**AVAILABLE RECORDS:**

+ + +

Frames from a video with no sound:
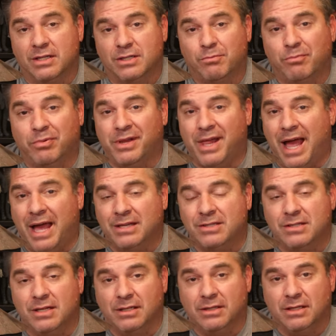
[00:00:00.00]
this
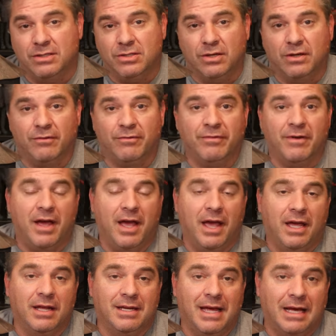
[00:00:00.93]
plastic that you can
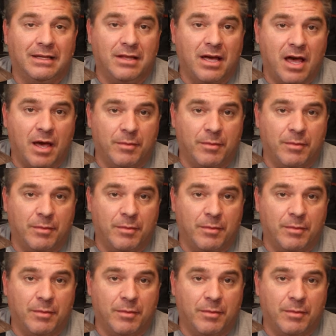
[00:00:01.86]
find at the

+ + +

**PROBLEM TO WORK ON:** Apart from the pictures, which are to be omitted, every record must be transcribed exactly.

**RESPONSE AREA:**
Frames from a video with no sound:
[00:00:00.00]
this
[00:00:00.93]
plastic that you can
[00:00:01.86]
find at the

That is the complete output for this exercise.